*** Material shown ***

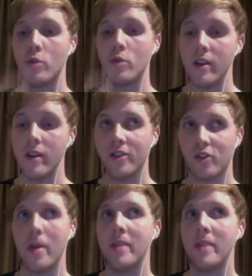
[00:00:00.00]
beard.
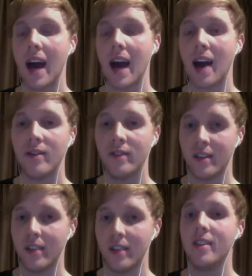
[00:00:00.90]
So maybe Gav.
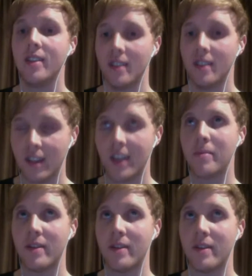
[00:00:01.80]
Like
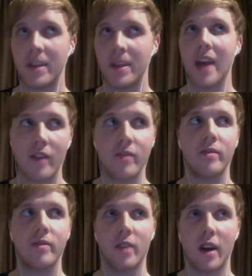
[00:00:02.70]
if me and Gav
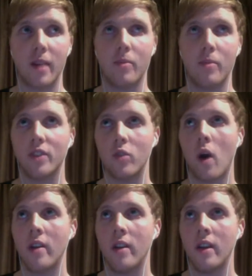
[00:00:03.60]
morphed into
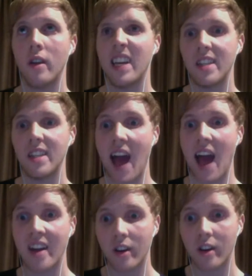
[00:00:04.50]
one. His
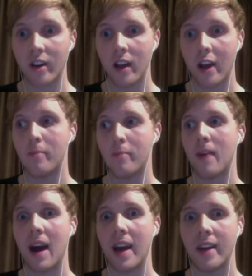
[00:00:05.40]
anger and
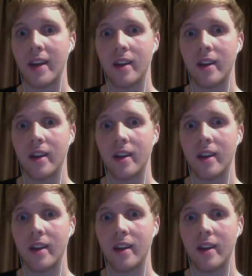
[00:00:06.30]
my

*** End of Material shown ***
*** Material shown ***

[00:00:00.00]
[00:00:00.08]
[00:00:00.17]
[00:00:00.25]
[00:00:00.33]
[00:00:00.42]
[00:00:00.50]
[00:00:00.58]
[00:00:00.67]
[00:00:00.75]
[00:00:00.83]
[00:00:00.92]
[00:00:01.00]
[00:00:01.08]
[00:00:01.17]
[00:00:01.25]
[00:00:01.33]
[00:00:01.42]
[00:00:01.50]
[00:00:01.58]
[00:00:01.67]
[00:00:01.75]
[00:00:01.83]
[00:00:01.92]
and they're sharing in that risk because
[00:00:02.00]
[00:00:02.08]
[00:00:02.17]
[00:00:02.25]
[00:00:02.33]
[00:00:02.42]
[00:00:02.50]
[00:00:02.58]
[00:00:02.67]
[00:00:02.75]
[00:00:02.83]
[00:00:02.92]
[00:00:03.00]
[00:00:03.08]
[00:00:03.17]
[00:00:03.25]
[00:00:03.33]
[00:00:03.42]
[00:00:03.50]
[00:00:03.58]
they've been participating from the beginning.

*** End of Material shown ***
*** Material shown ***

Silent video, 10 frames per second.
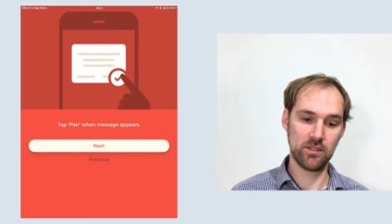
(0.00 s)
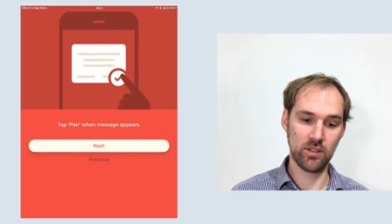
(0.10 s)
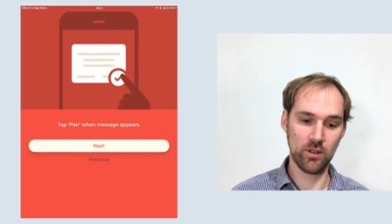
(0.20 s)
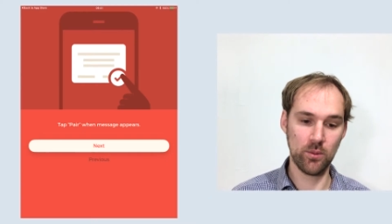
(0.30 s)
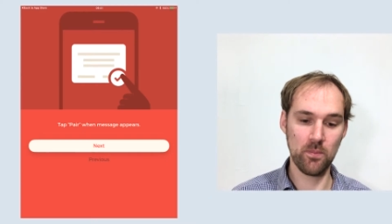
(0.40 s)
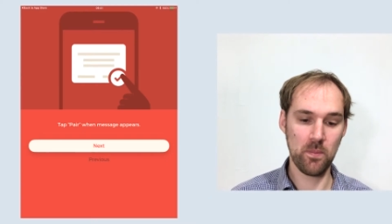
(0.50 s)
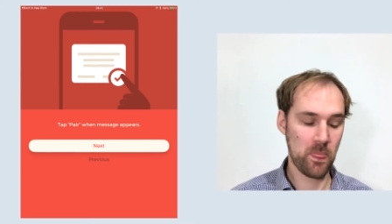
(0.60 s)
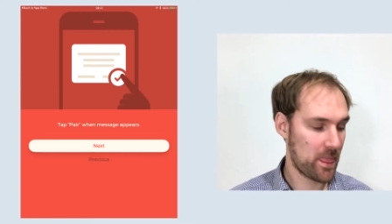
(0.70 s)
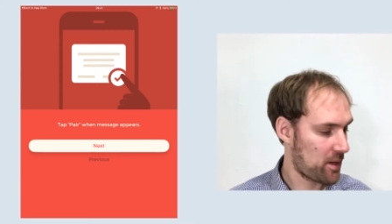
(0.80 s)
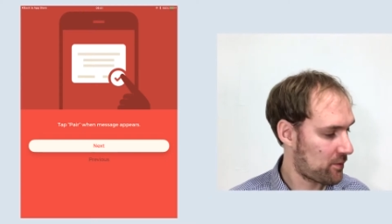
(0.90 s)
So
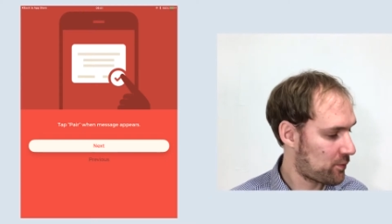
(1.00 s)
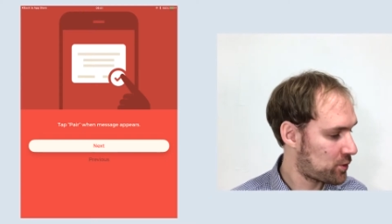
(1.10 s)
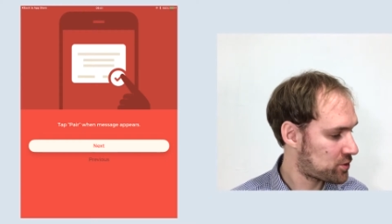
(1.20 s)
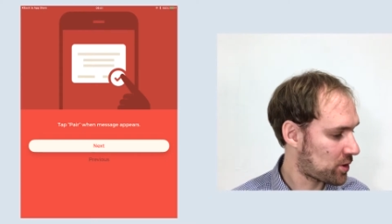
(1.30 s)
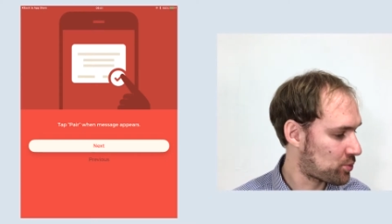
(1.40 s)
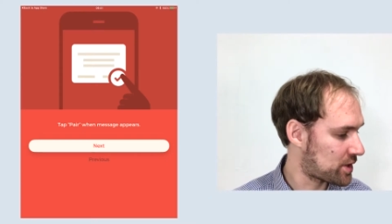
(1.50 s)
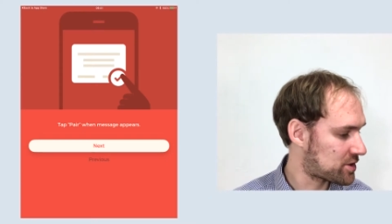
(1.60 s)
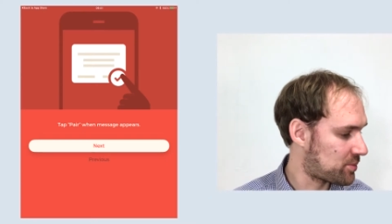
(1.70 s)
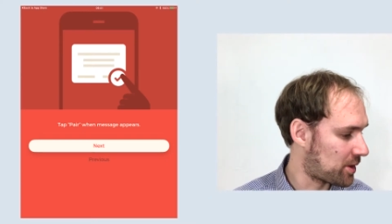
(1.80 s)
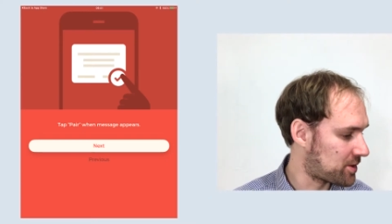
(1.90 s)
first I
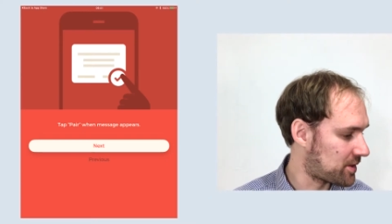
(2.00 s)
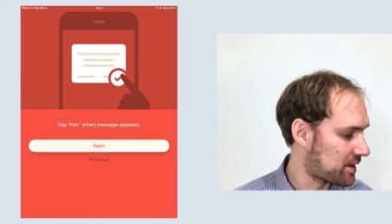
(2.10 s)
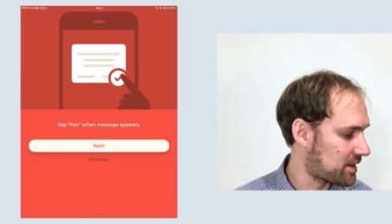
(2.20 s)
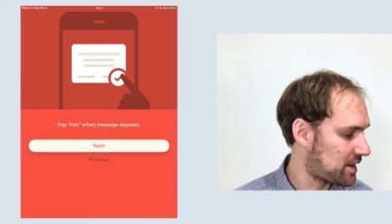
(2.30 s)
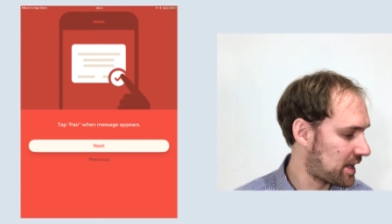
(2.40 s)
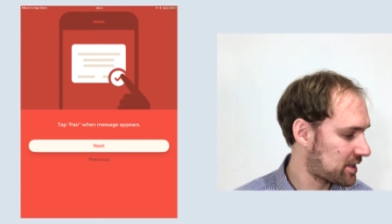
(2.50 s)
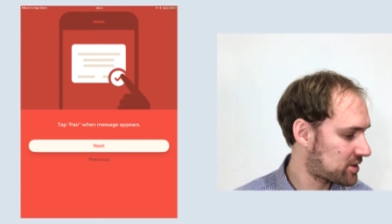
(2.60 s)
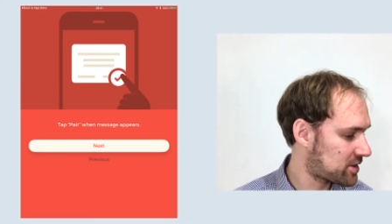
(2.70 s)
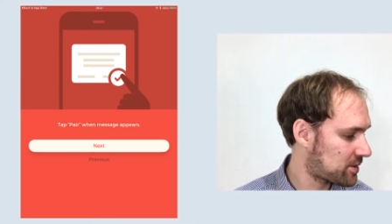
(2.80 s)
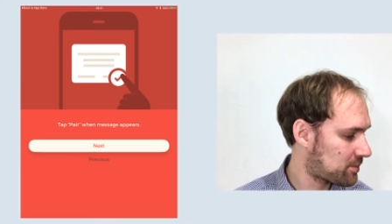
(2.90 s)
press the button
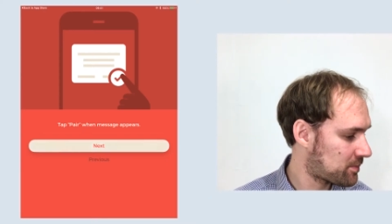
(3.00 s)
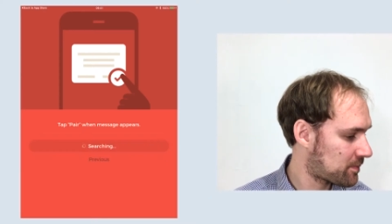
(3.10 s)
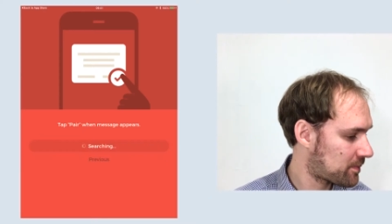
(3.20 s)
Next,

*** End of Material shown ***

Starting with the line above that holds "[00:00:01.92]" and stopping with the line that holds "[00:00:03.08]", reproduce each line exactly, omitting all other lines.

[00:00:01.92]
and they're sharing in that risk because
[00:00:02.00]
[00:00:02.08]
[00:00:02.17]
[00:00:02.25]
[00:00:02.33]
[00:00:02.42]
[00:00:02.50]
[00:00:02.58]
[00:00:02.67]
[00:00:02.75]
[00:00:02.83]
[00:00:02.92]
[00:00:03.00]
[00:00:03.08]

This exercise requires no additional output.